Fairmont Peace Hotel’s Nine Nations Suite: The French Suite
The French Suite is the ultimate romantic, feminine room replete with plush details, sophisticated damask patterns and rich textures and finishes. This is the room I’d love to spend a weekend in – reading my fashion magazines, journaling, sipping delish floral teas and just feeling like a princess – all weekend long.
Fairmont Peace Hotel’s Nine Nations Suite: The Japanese Suite
The Japanese Suite, along with the French and Italian suites are my three favorite designs at the Fairmont Peace Hotel. This design is visually light, harmonious, serene, and balanced. A design that transcends time, trends and fads. I love the colors, light toned woods, and the soothing repetition of geometric patterns (grids, circles, stripes) in the room.
Fairmont Peace Hotel’s Nine Nations Suite: The Italian Suite
The Italian Suite exudes indulgent, luxe, sensual, glamour from the sexy jewel tone of the sofa, metallic glimmer of the drapes, upholstery, and paint details and the voluptuous decorative pillows to the sexy pop of red of the ottoman.
Fairmont Peace Hotel’s Nine Nations Suite: The Chinese Suite
The Chinese Suite plays off the order and balance between positive and negative elements in the room achieving a very serene yet powerful atmosphere.
Fairmont Peace Hotel’s Nine Nations Suite: The American Suite
The American Suite was designed in a very traditional sense with dark woods, masculine elements dominating the space and the room exudes “power” – one can imagine high level diplomatic meetings attended by a contingent of international dignitaries discussing pressing world issues taking place in the living room.
Fairmont Peace Hotel’s Nine Nations Suite: The German Suite
The German Suite design is warm and cozy in a very traditional sense.
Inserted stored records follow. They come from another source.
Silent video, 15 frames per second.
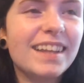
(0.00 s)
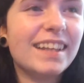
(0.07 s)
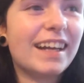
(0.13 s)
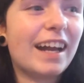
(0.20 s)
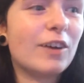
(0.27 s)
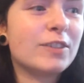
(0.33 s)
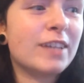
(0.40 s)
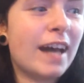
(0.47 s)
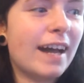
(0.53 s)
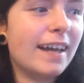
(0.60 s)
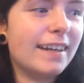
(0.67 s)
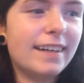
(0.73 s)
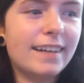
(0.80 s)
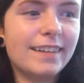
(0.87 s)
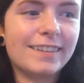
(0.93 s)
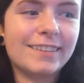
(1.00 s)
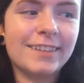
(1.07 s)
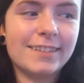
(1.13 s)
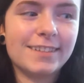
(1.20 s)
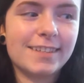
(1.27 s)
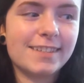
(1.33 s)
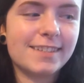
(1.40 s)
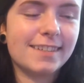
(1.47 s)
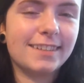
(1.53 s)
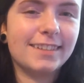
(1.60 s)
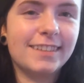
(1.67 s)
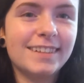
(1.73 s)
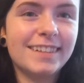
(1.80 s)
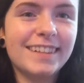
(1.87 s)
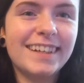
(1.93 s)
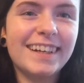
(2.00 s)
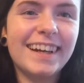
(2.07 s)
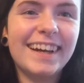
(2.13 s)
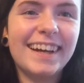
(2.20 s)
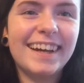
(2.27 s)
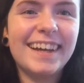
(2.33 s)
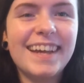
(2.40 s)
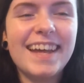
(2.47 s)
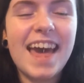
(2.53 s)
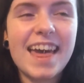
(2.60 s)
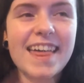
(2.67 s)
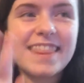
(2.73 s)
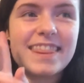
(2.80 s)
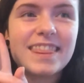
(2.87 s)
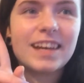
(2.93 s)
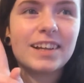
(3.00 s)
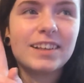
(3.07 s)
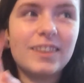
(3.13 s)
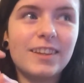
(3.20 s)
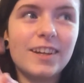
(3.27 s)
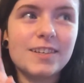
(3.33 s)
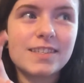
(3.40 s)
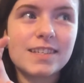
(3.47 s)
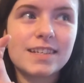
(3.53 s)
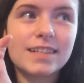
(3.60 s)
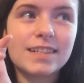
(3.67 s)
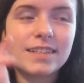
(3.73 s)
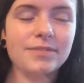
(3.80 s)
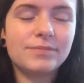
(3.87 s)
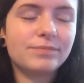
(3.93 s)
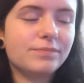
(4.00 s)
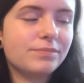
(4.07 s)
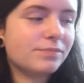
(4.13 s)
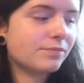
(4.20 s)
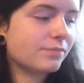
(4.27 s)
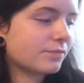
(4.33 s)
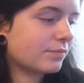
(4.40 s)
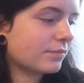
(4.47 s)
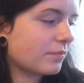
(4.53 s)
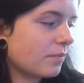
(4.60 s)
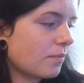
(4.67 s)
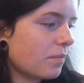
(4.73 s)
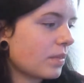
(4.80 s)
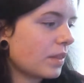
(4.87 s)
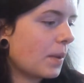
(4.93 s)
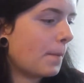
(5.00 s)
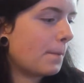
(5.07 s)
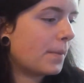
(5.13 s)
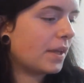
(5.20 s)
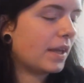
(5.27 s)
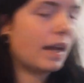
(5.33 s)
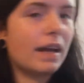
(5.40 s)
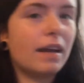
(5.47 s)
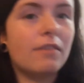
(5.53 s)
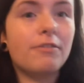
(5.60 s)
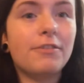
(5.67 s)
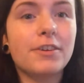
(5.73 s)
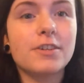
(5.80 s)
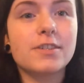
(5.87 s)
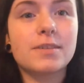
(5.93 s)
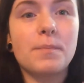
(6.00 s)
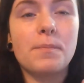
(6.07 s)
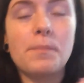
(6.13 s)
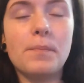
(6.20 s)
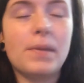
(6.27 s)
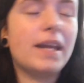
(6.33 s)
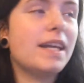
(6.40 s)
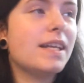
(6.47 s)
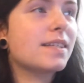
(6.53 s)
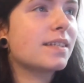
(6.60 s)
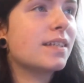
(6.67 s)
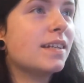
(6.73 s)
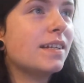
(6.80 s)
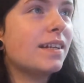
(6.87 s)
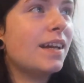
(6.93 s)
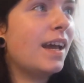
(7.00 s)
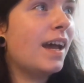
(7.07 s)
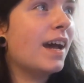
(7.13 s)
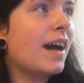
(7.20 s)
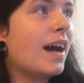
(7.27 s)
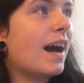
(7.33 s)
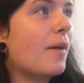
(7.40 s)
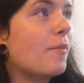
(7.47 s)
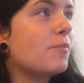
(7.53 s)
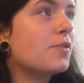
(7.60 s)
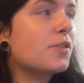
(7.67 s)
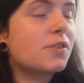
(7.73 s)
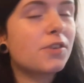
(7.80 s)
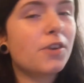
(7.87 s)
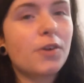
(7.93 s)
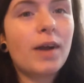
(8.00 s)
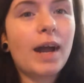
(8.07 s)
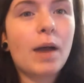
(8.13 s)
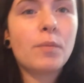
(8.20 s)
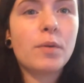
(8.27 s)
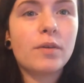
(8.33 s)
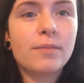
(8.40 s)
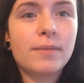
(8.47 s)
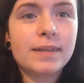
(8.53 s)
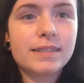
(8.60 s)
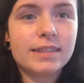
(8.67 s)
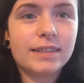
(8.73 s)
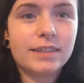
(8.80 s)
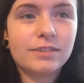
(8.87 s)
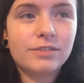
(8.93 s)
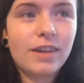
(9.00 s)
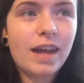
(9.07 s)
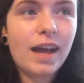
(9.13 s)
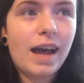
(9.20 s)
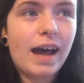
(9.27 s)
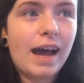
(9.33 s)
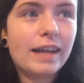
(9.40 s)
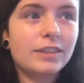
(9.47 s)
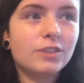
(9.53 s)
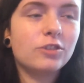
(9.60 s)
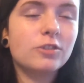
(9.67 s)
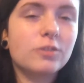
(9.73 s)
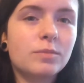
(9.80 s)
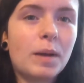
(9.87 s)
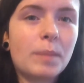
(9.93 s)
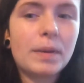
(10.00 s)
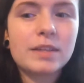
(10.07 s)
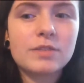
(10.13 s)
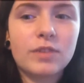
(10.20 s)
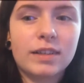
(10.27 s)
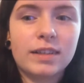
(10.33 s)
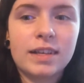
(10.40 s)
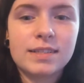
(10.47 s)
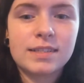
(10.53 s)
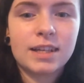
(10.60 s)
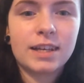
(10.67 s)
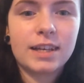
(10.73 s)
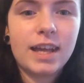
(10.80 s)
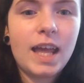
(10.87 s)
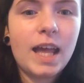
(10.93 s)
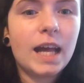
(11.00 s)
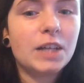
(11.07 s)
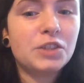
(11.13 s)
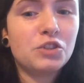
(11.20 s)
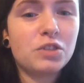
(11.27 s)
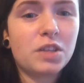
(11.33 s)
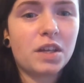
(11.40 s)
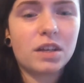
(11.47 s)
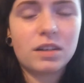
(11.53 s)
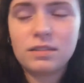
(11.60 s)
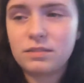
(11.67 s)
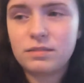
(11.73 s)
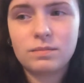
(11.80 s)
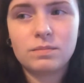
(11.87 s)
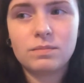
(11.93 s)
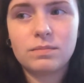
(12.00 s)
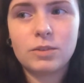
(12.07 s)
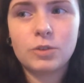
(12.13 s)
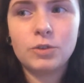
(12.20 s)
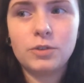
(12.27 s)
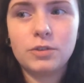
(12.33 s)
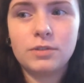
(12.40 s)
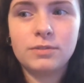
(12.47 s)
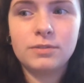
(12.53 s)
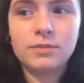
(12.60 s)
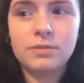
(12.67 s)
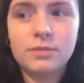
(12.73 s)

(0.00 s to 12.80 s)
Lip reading: Like, I was hiding in the closet still. The closet. But yeah, it feels amazing. I'm so happy with myself. I told my best friend last night, and she was like, cool.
The intricate wood trim and unexpected light green color on the ceiling provides an architecturally interesting design element.
Fairmont Peace Hotel’s Nine Nations Suite: The English Suite
The English Suite is another very traditionally designed room though the dark wo
ods seem warmer than in the American suite. The design itself though decidedly masculine in nature is softened with a few feminine touches – the gentle arches of the upholstered dining room chairs (also on the moulding above the fireplace mantle), the silk pillows, the sophisticated floral arrangements, and the softly tailored drapes.
Fairmont Peace Hotel’s Nine Nations Suite: The Indian Suite
The Indian Suite’s ceiling design jewel-tone greens and intricate patterns is stunning and sets the regal tone for the rest of the room.
Fairmont Peace Hotel’s Nine Nations Suite: The Spanish Suite
The Spanish Suite employs rich, warm woods on the walls, floors and the furniture but the overall sense of the suite is of open airiness thanks in part to the judicious use of light-toned ceilings, rugs and upholstery. Some of my favorite design elements in this room are the captivating rug, and the white lamp (elegant and sophisticated) on the desk.